Born in Lille, Édouard Lalo (1823–1892) studied the violin before leaving home for good, against his father’s will, to enter the Paris Conservatoire. Having graduated without family support, he began to make a living in the capital as an orchestral violinist and violist and as a member of the Quatuor Armingaud (from 1855), one of many such ensembles which sprang up within a culture of chamber music that was then supported by the foundation of the Société nationale de musique. Lalo’s Cello Sonata in A minor is relatively unknown, despite its obvious beauty and clear Schumannesque qualities.

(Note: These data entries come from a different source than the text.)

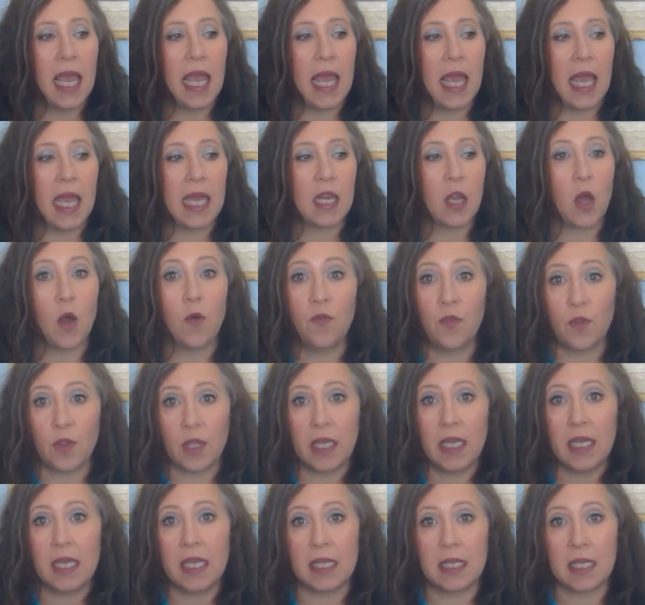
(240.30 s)
and
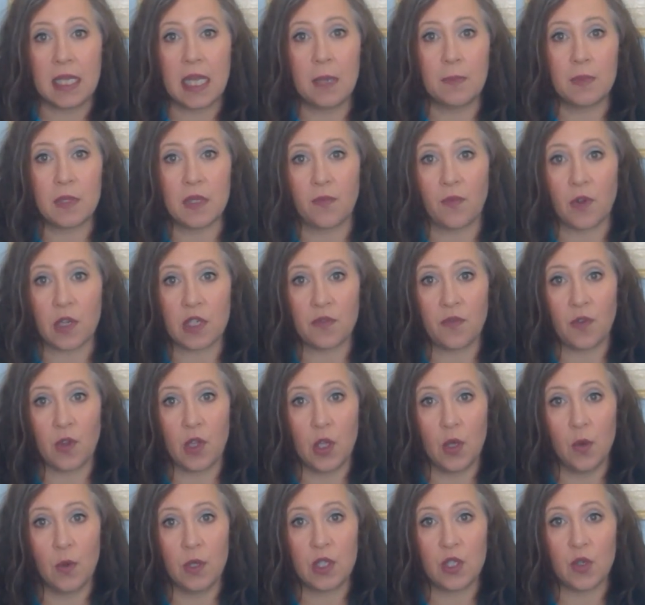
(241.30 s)
hopefully it keeps it fresh for
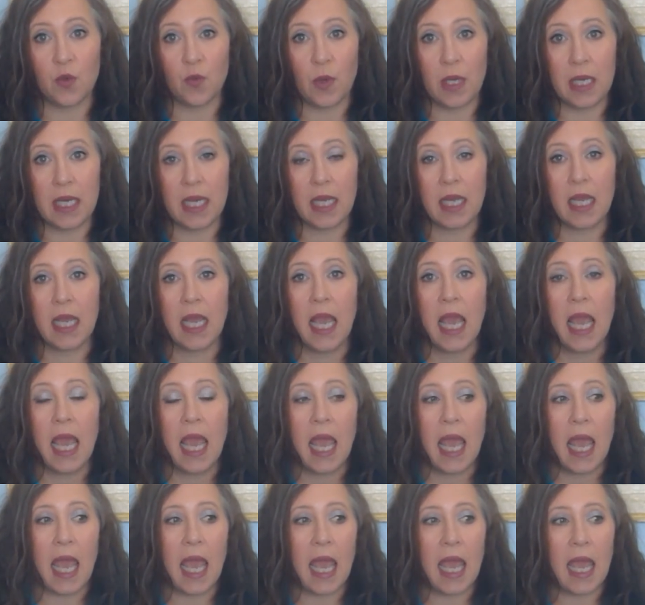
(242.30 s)
you as you're reading.
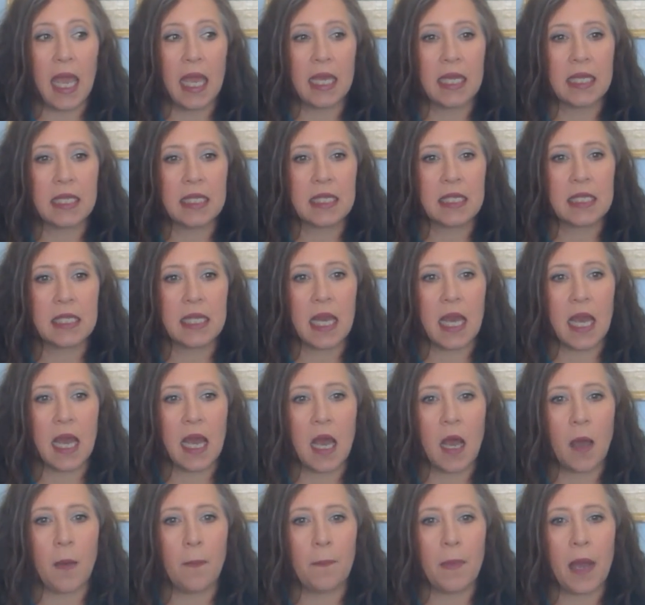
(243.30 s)
And
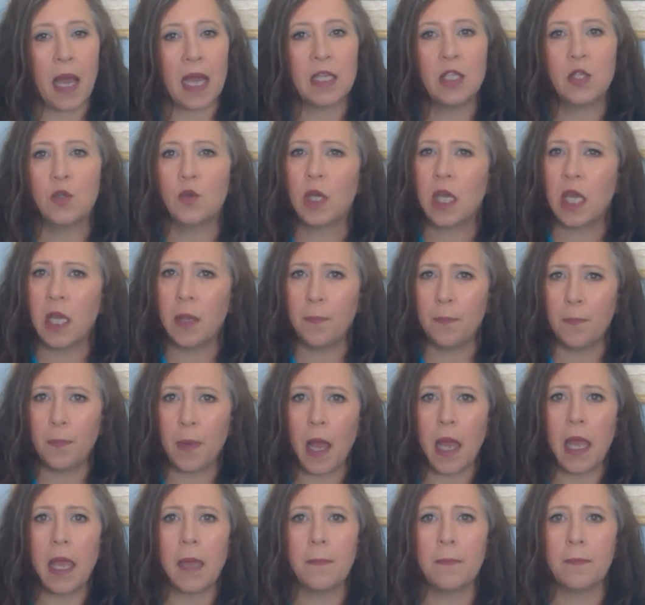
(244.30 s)
I
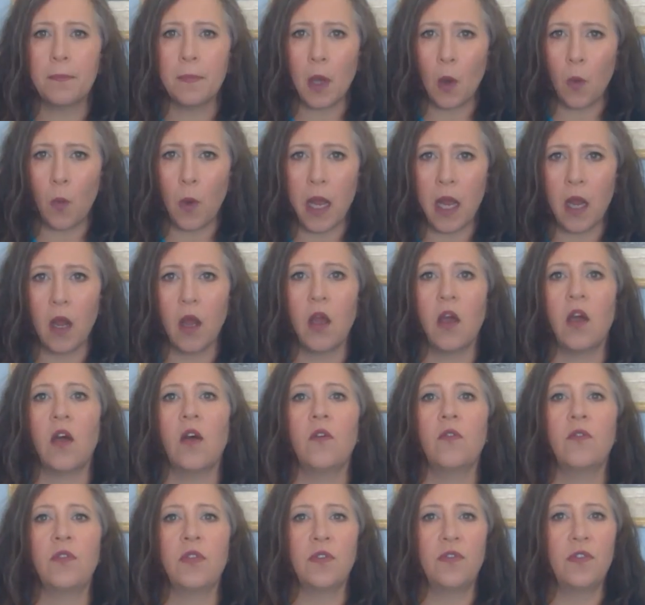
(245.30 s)
am aware
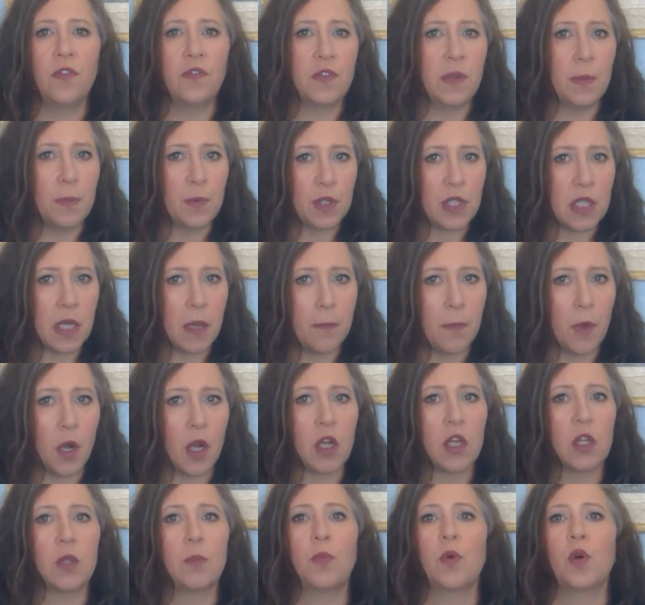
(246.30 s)
of the 50%
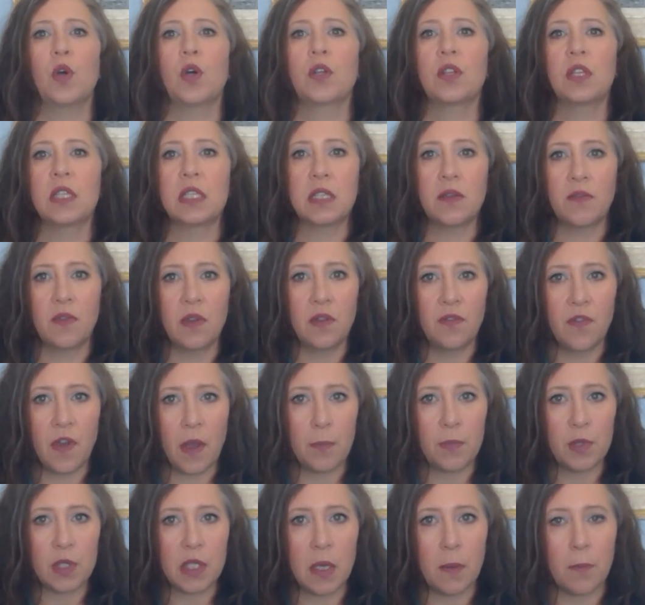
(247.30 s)
mark of the book, the
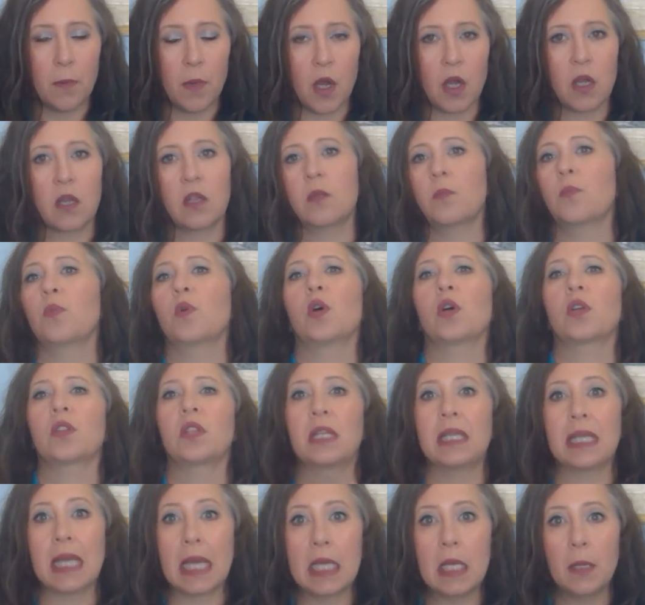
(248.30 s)
75% mark of the book. The
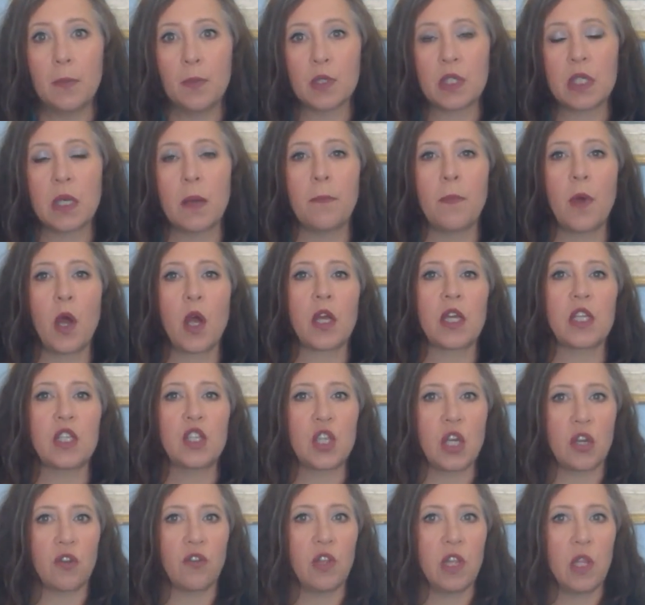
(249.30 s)
90% mark is
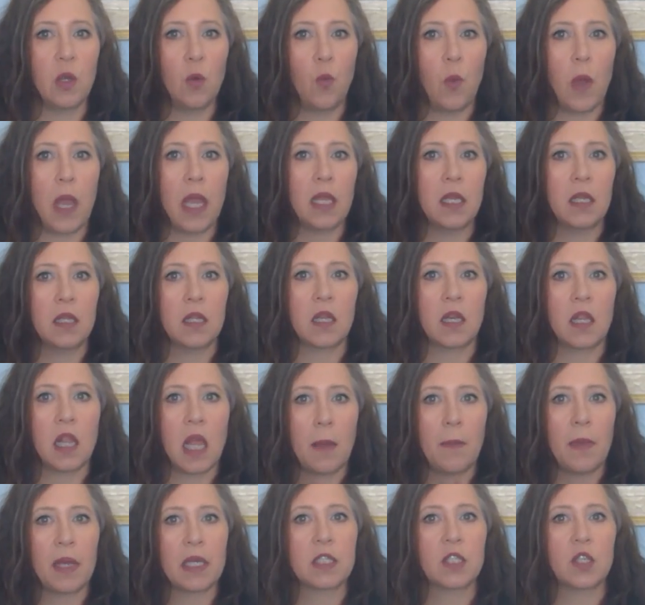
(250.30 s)
generally when the
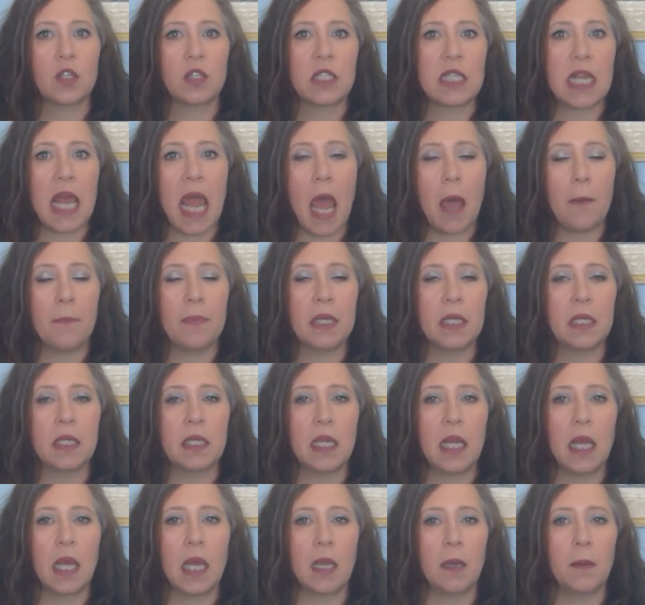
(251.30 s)
climax starts to happen
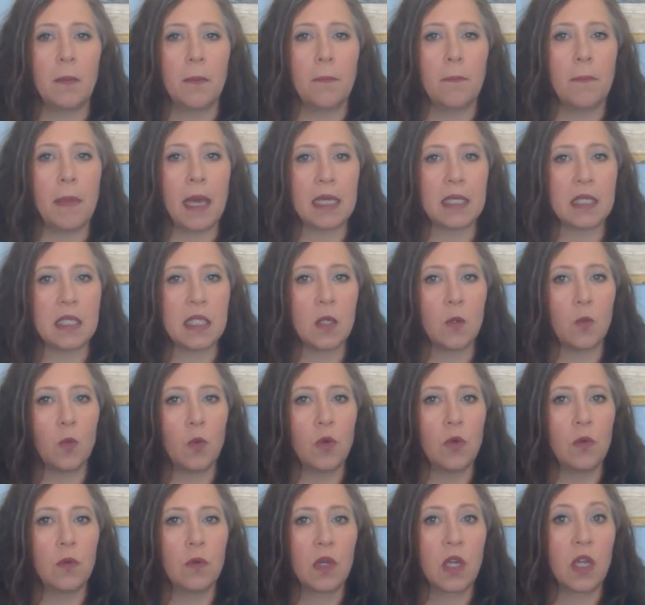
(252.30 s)
and Madison
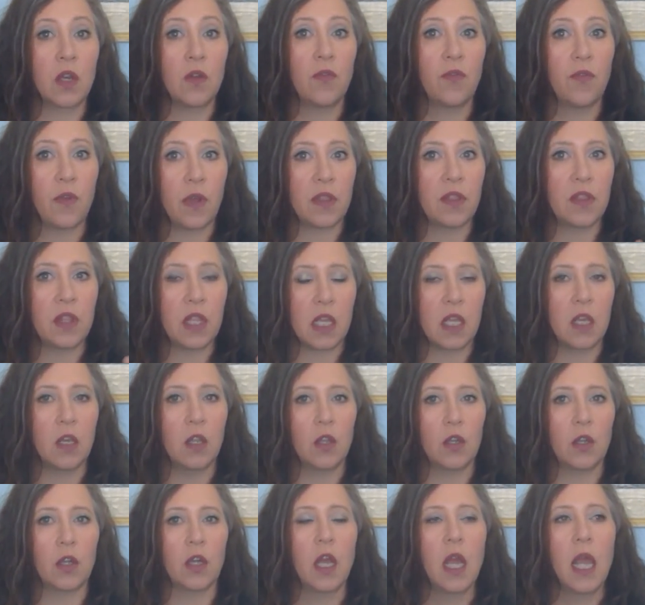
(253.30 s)
will confront the
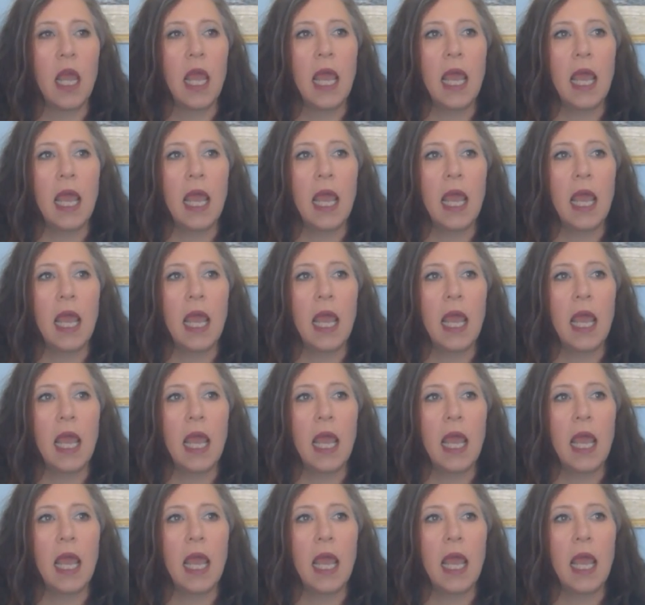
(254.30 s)
killer.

Charles Koechlin (1867–1950) studied composition at the Paris Conservatoire with Jules Massenet and Fauré. He composed frequently, producing a huge opus of well over 200 works, and in a fluent style distinguished above all by its melodic invention, with supple and eloquent melodic themes. In that regard, the spirit of Fauré is never far away in the Cello Sonata Op.66 – allusive, imbued with a retrospective spirit which unfolds into a kind of accompanied recitative, quintessentially cellistic. Koechlin wrote the Sonata in October 1917 in a flurry of chamber-music activity. Gabriel Pierné (1863–1937), also an alumnus of the Paris Conservatoire, was a successful musician and won the coveted Prix de Rome in 1882. Pierné became one of the most influential musicians in Paris, more at the time through his conducting than his composing. He introduced audiences at the Concerts Colonne to countless premieres of lasting significance, and was one of the principal conductors for Diaghilev’s Ballets Russes, conducting the world premiere of Stravinsky’s Firebird.

Pierné’s single-movement Cello Sonata in F sharp minor is in a cyclical form, following the example of Franck and Liszt.